(Beginning of RECORDS FOR THIS EXERCISE)
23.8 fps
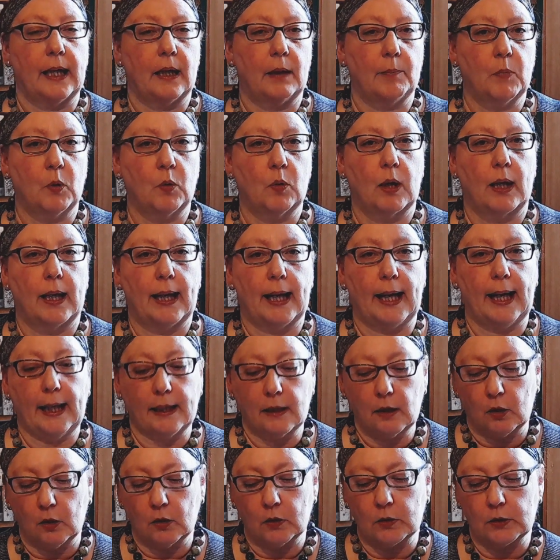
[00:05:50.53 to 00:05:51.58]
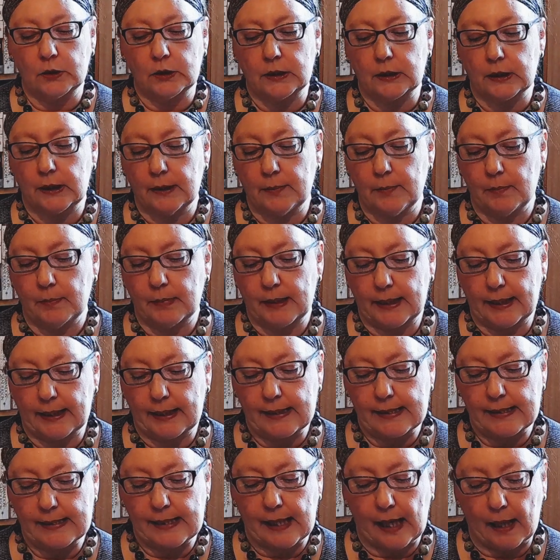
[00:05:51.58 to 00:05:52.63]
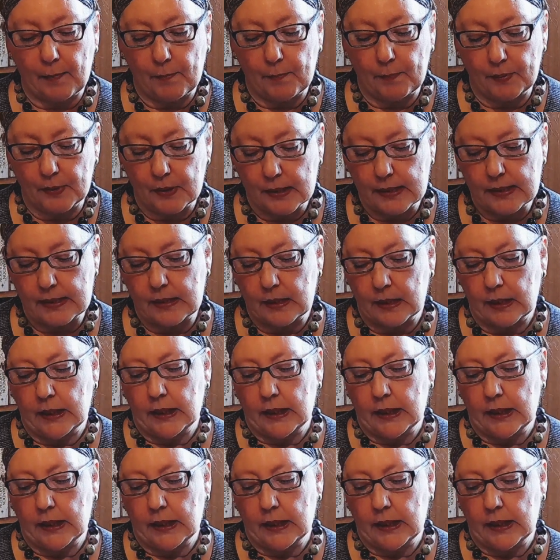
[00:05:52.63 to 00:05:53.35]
more adult examples.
(End of RECORDS FOR THIS EXERCISE)
#### TASK INSTRUCTIONS:
Please restate the data word for word, leaving out any picture it holds.

#### RESPONSE FOR THIS EXERCISE:
23.8 fps
[00:05:50.53 to 00:05:51.58]
[00:05:51.58 to 00:05:52.63]
[00:05:52.63 to 00:05:53.35]
more adult examples.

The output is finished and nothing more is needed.